No line before the one holding "[00:00:01.80 to 00:00:02.70]" is wanted; restate word for word that line and all lines after it to the end of the entries, excluding pictures.

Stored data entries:
◇ ◇ ◇ ◇ ◇

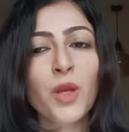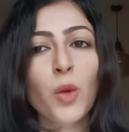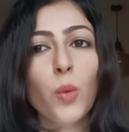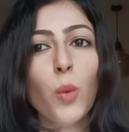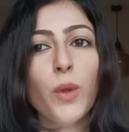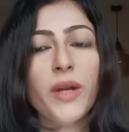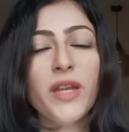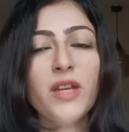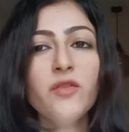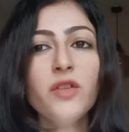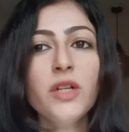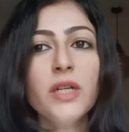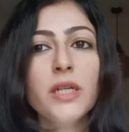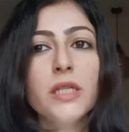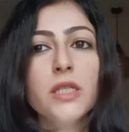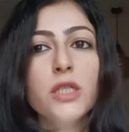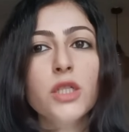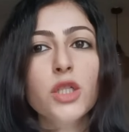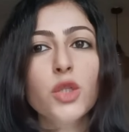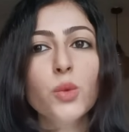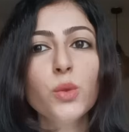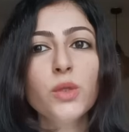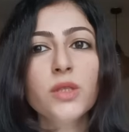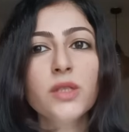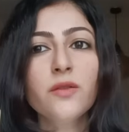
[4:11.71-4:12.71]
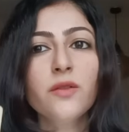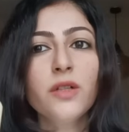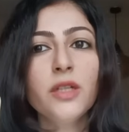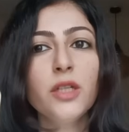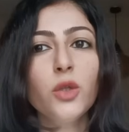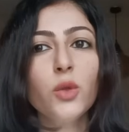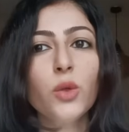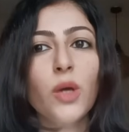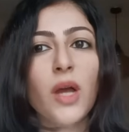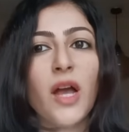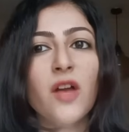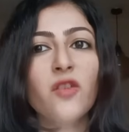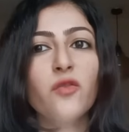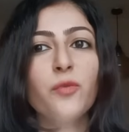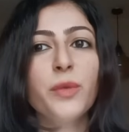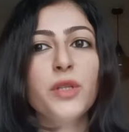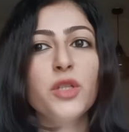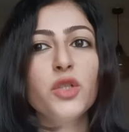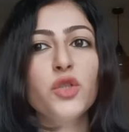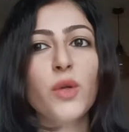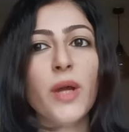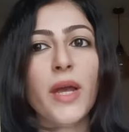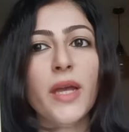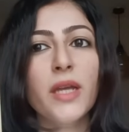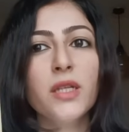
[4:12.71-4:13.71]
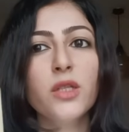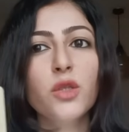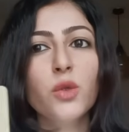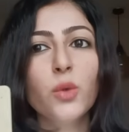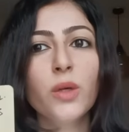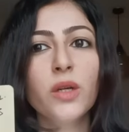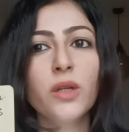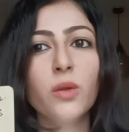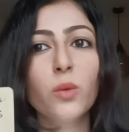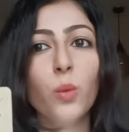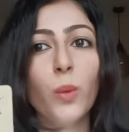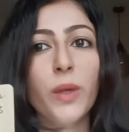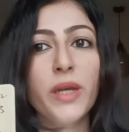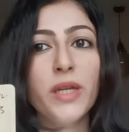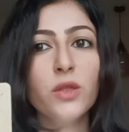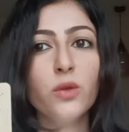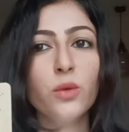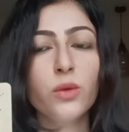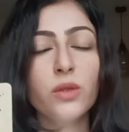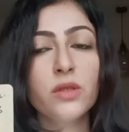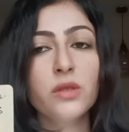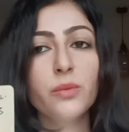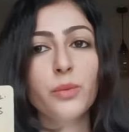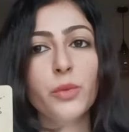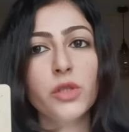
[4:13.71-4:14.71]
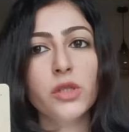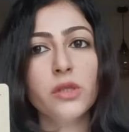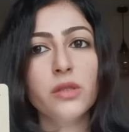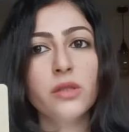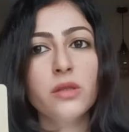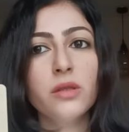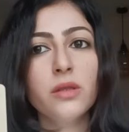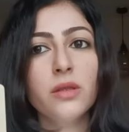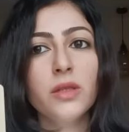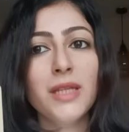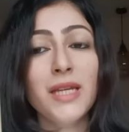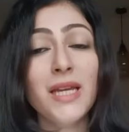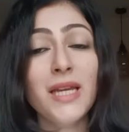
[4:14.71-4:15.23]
Whatever intuitively you have been trying to convey to this person,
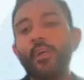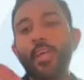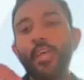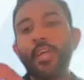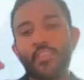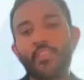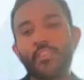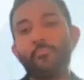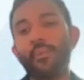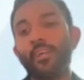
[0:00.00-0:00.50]

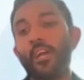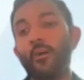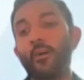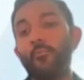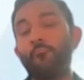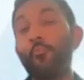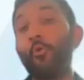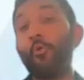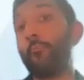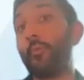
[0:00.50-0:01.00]
and they
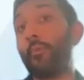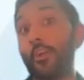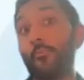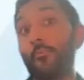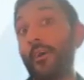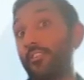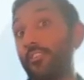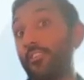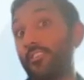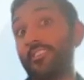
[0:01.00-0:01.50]
become more
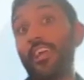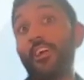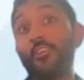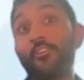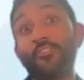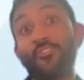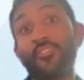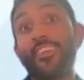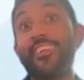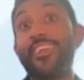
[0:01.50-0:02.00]
paramount, because now
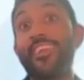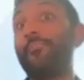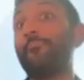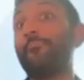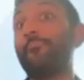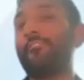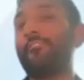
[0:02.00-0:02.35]
you're saying, hey, we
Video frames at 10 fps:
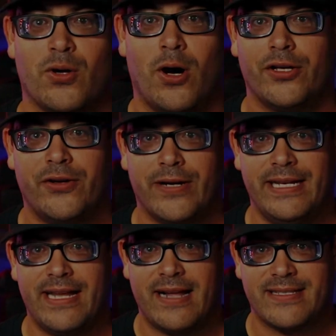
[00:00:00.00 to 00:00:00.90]
So all your
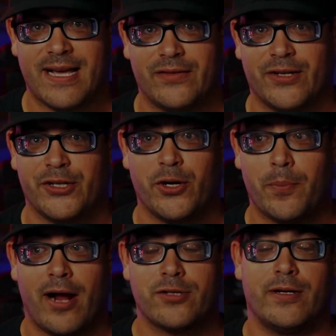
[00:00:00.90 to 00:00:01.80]
E9s out there, your
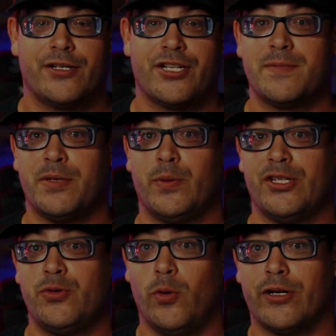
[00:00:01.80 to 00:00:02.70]
price range is
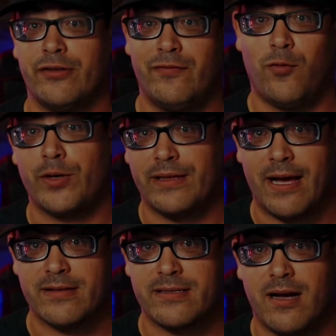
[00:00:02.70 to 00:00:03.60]
between
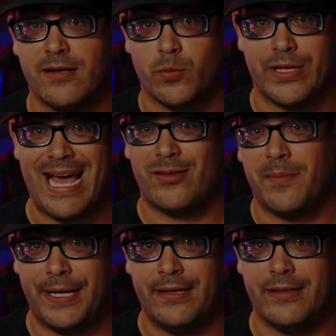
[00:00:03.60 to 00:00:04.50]
$240,000 without
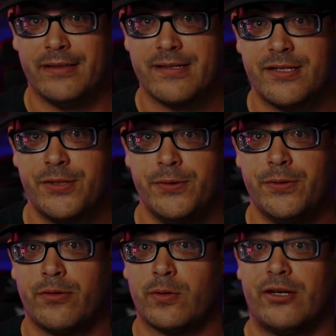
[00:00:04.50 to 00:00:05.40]
dependents
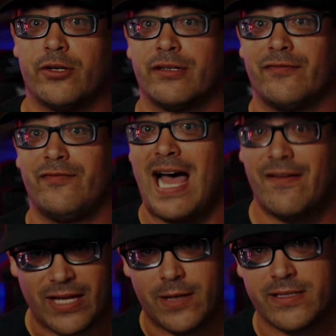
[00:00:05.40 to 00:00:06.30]
to
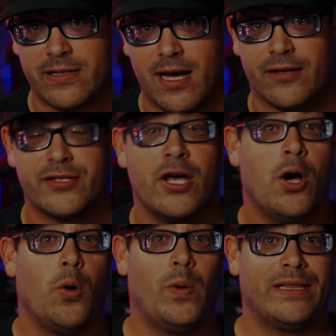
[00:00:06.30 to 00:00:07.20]
$305,000
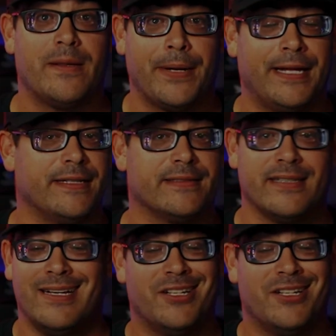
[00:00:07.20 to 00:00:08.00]
with dependents,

◇ ◇ ◇ ◇ ◇

Result of this exercise »
[00:00:01.80 to 00:00:02.70]
price range is
[00:00:02.70 to 00:00:03.60]
between
[00:00:03.60 to 00:00:04.50]
$240,000 without
[00:00:04.50 to 00:00:05.40]
dependents
[00:00:05.40 to 00:00:06.30]
to
[00:00:06.30 to 00:00:07.20]
$305,000
[00:00:07.20 to 00:00:08.00]
with dependents,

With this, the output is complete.